[WHAT THE TASK REQUIRES]: Transcribe the listing exactly, leaving out every picture.

══════════

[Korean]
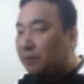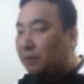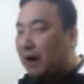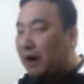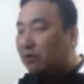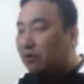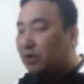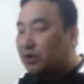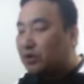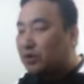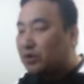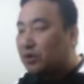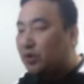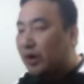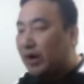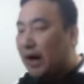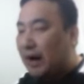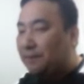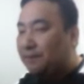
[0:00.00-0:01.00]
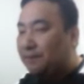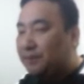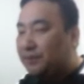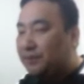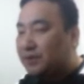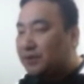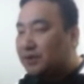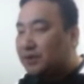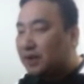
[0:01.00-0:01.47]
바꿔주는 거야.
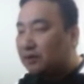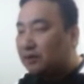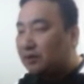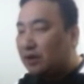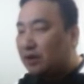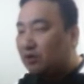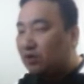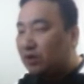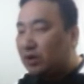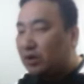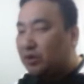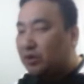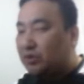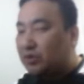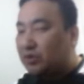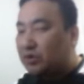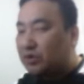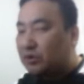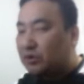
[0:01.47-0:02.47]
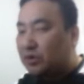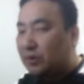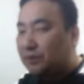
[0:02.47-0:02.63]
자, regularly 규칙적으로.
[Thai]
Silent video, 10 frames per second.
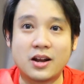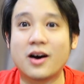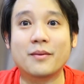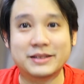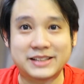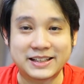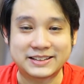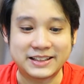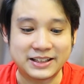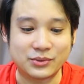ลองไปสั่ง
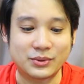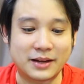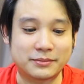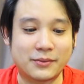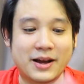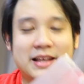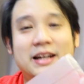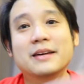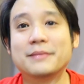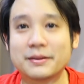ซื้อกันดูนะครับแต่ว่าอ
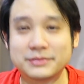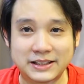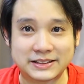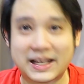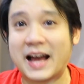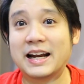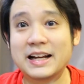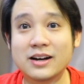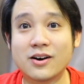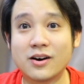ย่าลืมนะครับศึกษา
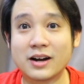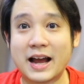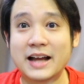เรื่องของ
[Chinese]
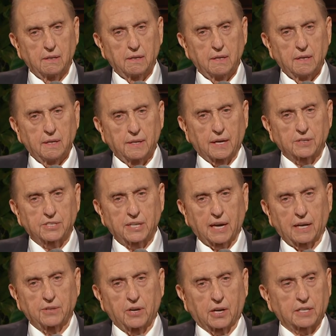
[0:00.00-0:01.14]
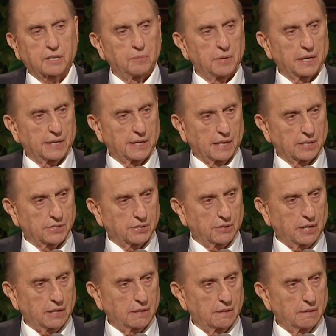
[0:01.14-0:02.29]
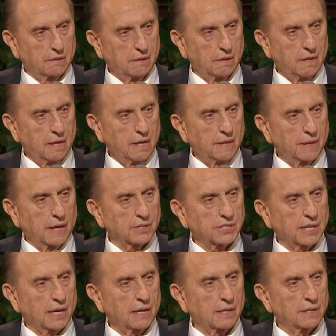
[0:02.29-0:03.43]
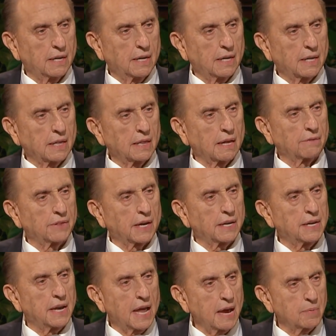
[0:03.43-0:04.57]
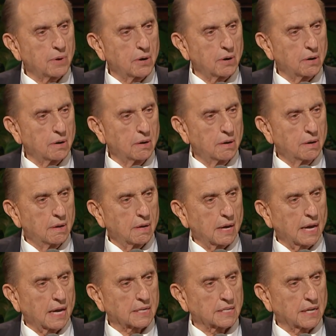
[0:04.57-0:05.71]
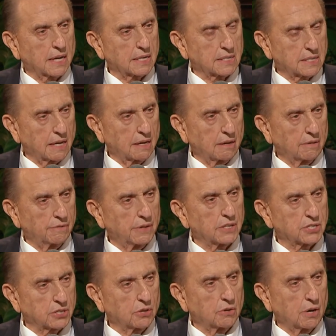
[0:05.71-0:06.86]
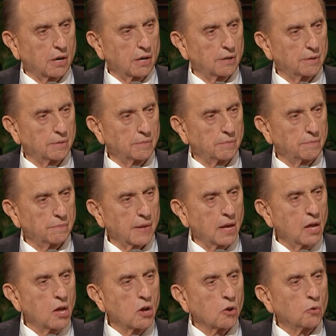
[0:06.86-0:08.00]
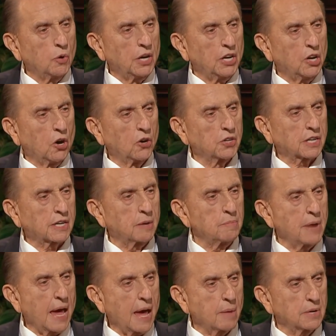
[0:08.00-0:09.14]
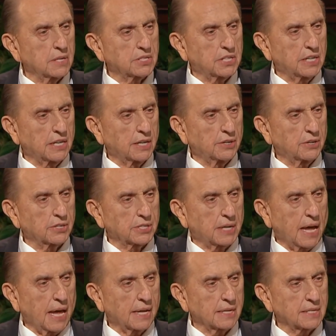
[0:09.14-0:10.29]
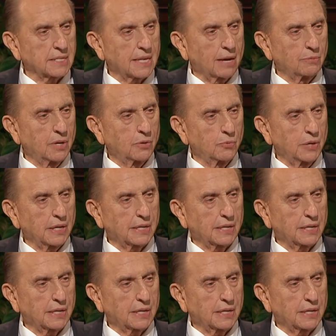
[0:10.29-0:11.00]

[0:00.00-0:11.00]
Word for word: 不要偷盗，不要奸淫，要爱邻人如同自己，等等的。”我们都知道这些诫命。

══════════

[SOLUTION FOR THIS PROBLEM]:
[Korean]
[0:00.00-0:01.00]
[0:01.00-0:01.47]
바꿔주는 거야.
[0:01.47-0:02.47]
[0:02.47-0:02.63]
자, regularly 규칙적으로.
[Thai]
Silent video, 10 frames per second.
ลองไปสั่ง
ซื้อกันดูนะครับแต่ว่าอ
ย่าลืมนะครับศึกษา
เรื่องของ
[Chinese]
[0:00.00-0:01.14]
[0:01.14-0:02.29]
[0:02.29-0:03.43]
[0:03.43-0:04.57]
[0:04.57-0:05.71]
[0:05.71-0:06.86]
[0:06.86-0:08.00]
[0:08.00-0:09.14]
[0:09.14-0:10.29]
[0:10.29-0:11.00]

[0:00.00-0:11.00]
Word for word: 不要偷盗，不要奸淫，要爱邻人如同自己，等等的。”我们都知道这些诫命。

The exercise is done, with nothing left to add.